● About this task
Look for the line with "[0:00.00-0:01.00]"; please transcribe it and every later line in the entries exactly, up to the end, leaving pictures out.

Saved entries

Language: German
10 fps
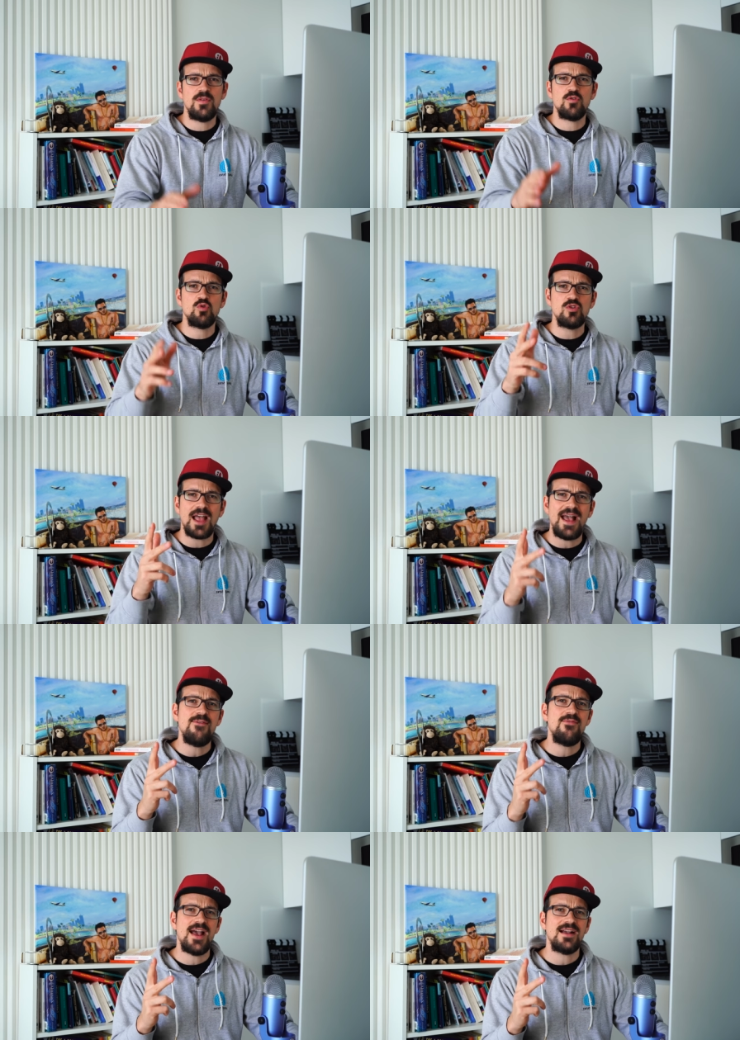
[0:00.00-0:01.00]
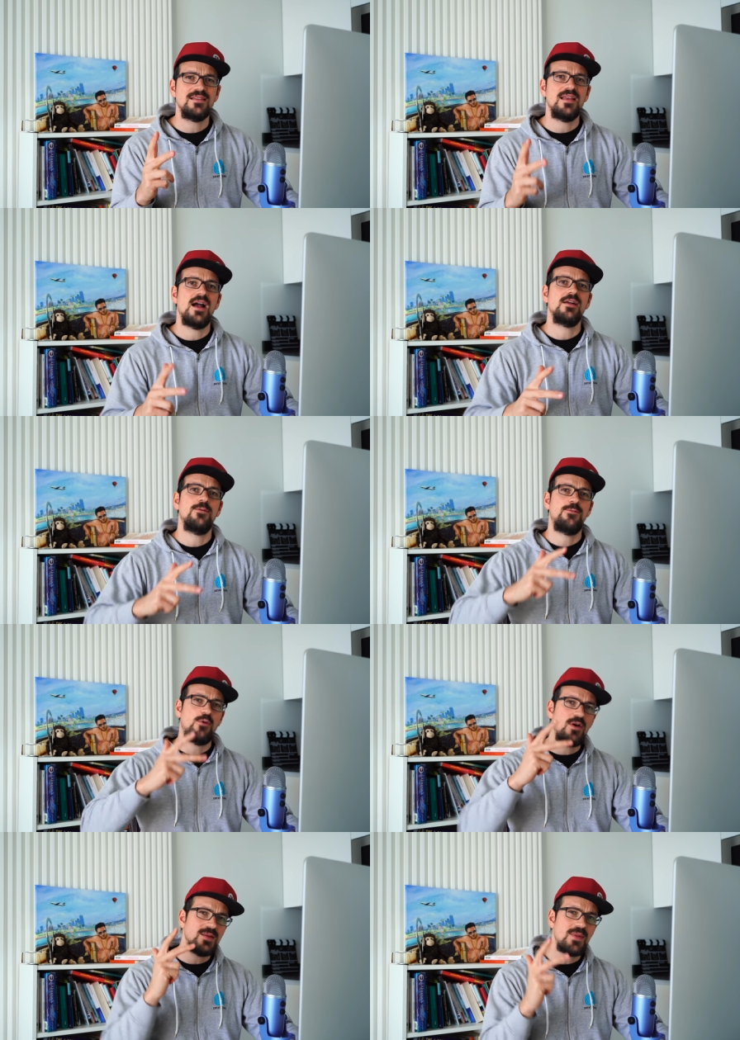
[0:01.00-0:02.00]
bis zu drei Werktage
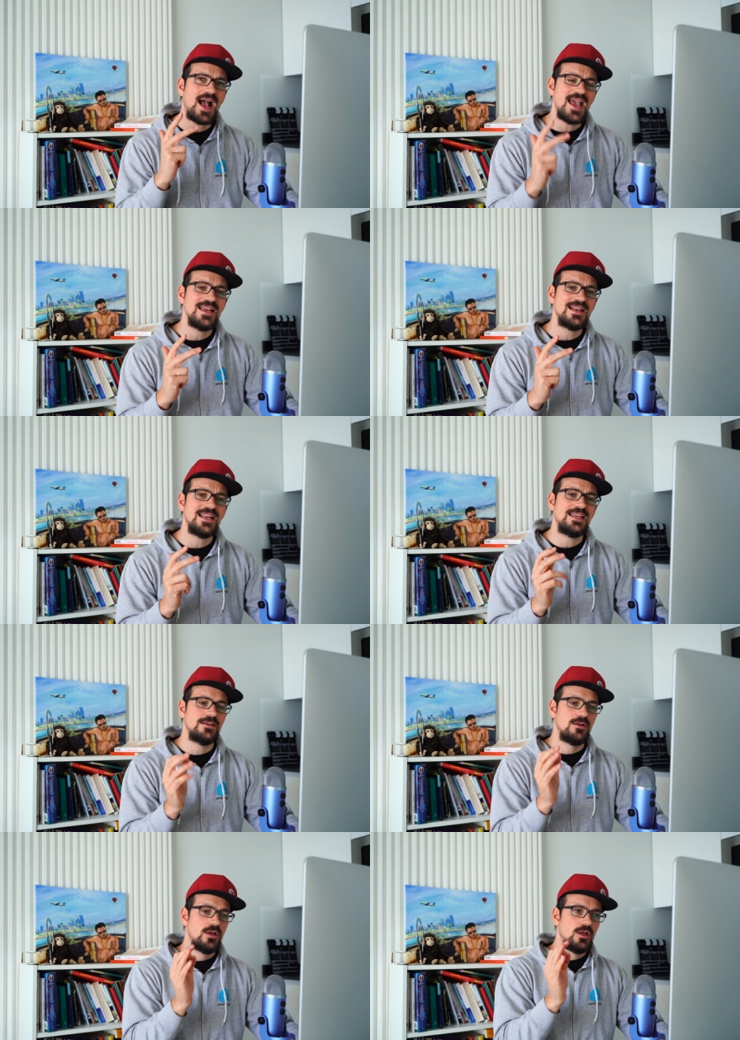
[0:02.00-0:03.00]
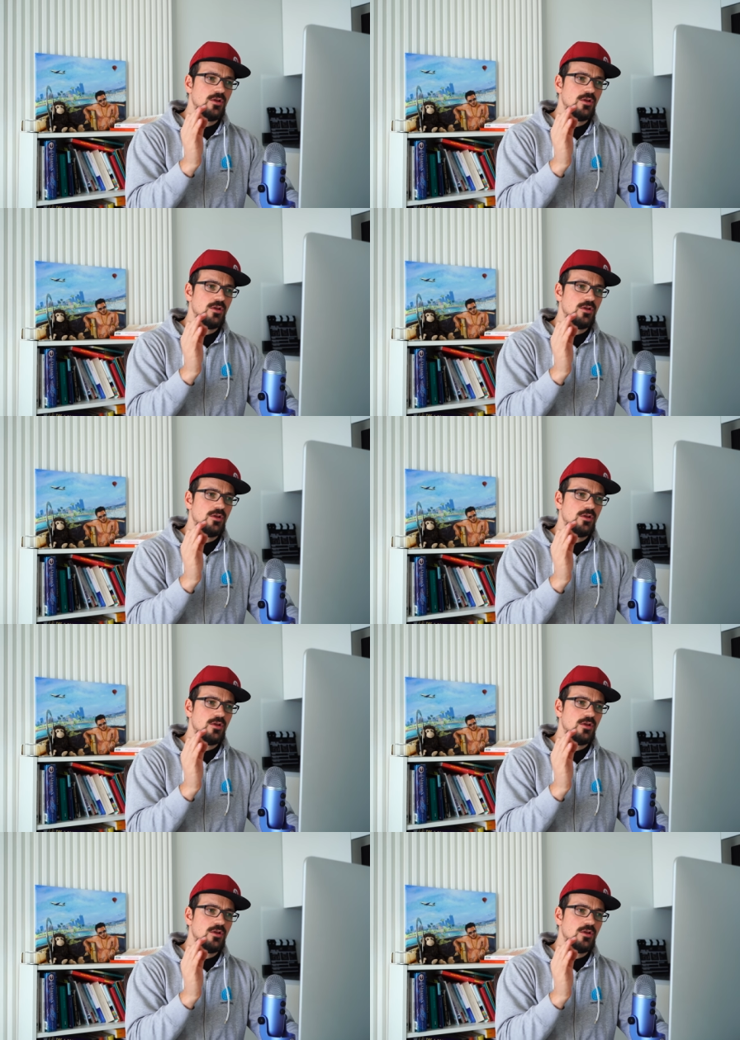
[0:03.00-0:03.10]
vor dem eigentlichen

● The answer
[0:00.00-0:01.00]
[0:01.00-0:02.00]
bis zu drei Werktage
[0:02.00-0:03.00]
[0:03.00-0:03.10]
vor dem eigentlichen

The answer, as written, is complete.